By Judith Ugwumadu | 11 September 2013
The government’s tax and benefit reforms have strengthened people’s incentives to be in work despite falling wages, the Institute of Fiscal Studies has found.
Today’s report examines changes to existing personal taxes, benefits and the integration of six existing benefits into Universal Credit. It considers reforms that have been implemented since the government took office in May 2012 or that are due to be implemented by May 2015, at the end of its term in office.
Stuart Adams, senior research economist at IFS told Public Finance: ‘What we’re finding is that if the government wasn’t introducing any tax benefit reforms, the fact that earnings are falling means that these effective tax rates will be going up.’
‘In other words people [will] have weaker incentives... where there is no financial gain to work,’ he continued.
‘But the tax benefit reforms are going in the other direction, they are strengthening work incentives and giving more people a gain to be in work.’
A Department for Work and Pensions spokeswomen welcomed the IFS’s findings. She said: ‘Universal Credit will further increase work incentives, especially for those held back the most by the current system, and this will benefit families and the economy.’

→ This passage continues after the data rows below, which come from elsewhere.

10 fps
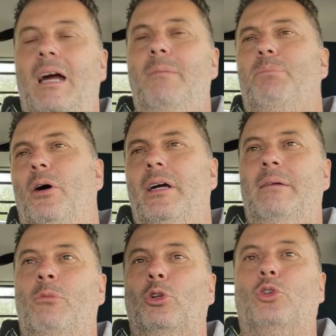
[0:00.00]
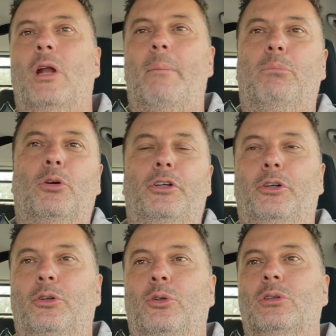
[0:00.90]
è poi molto
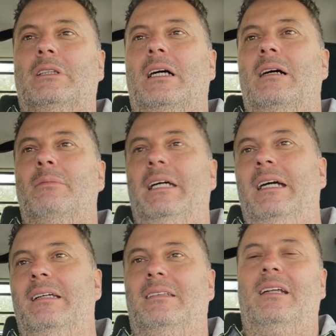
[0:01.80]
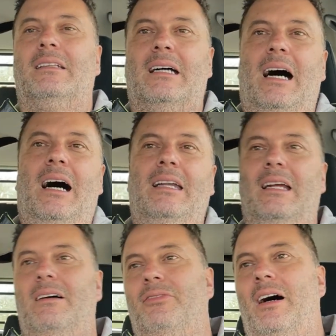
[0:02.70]
laboriosa metti la taglia
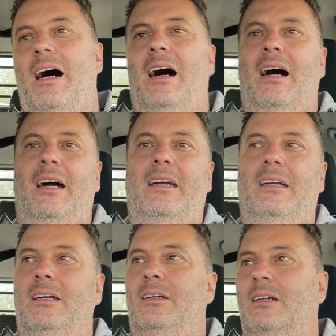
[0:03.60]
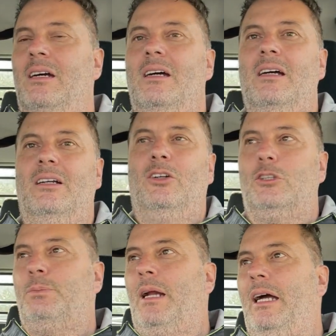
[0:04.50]
la fai lo
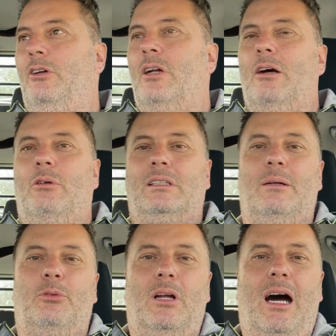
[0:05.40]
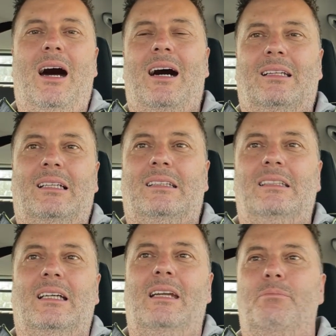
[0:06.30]
spray con acqua saponata
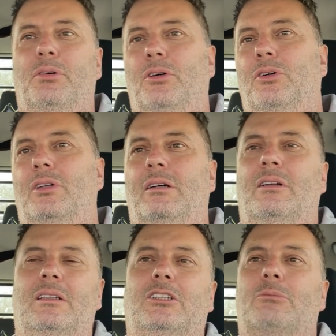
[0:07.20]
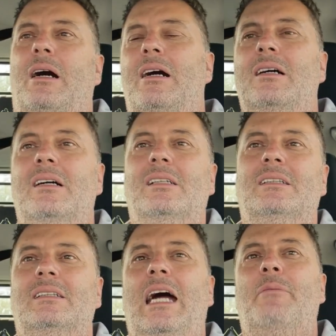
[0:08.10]
attenta alle bolle insomma
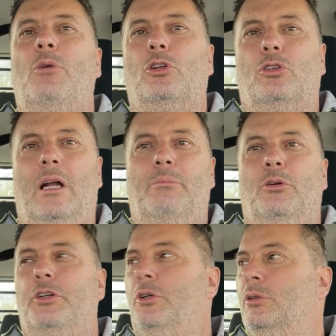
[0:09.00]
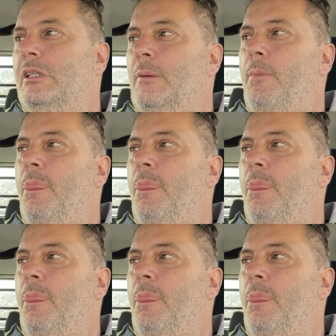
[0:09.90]
è molto laboriosa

‘We are pleased that the IFS find that our welfare reforms will support people into work.’
Last week the National Audit Office warnedthat plans to launch the Universal Credit across the country over the next four years were ‘overly ambitious in both the timetable and scope’, suffered from weak management and should be reassessed.
However, Prime Minister David Cameron yesterday told MPs there was no need to be ‘religious’ about the timing of the implementation of the flagship policy.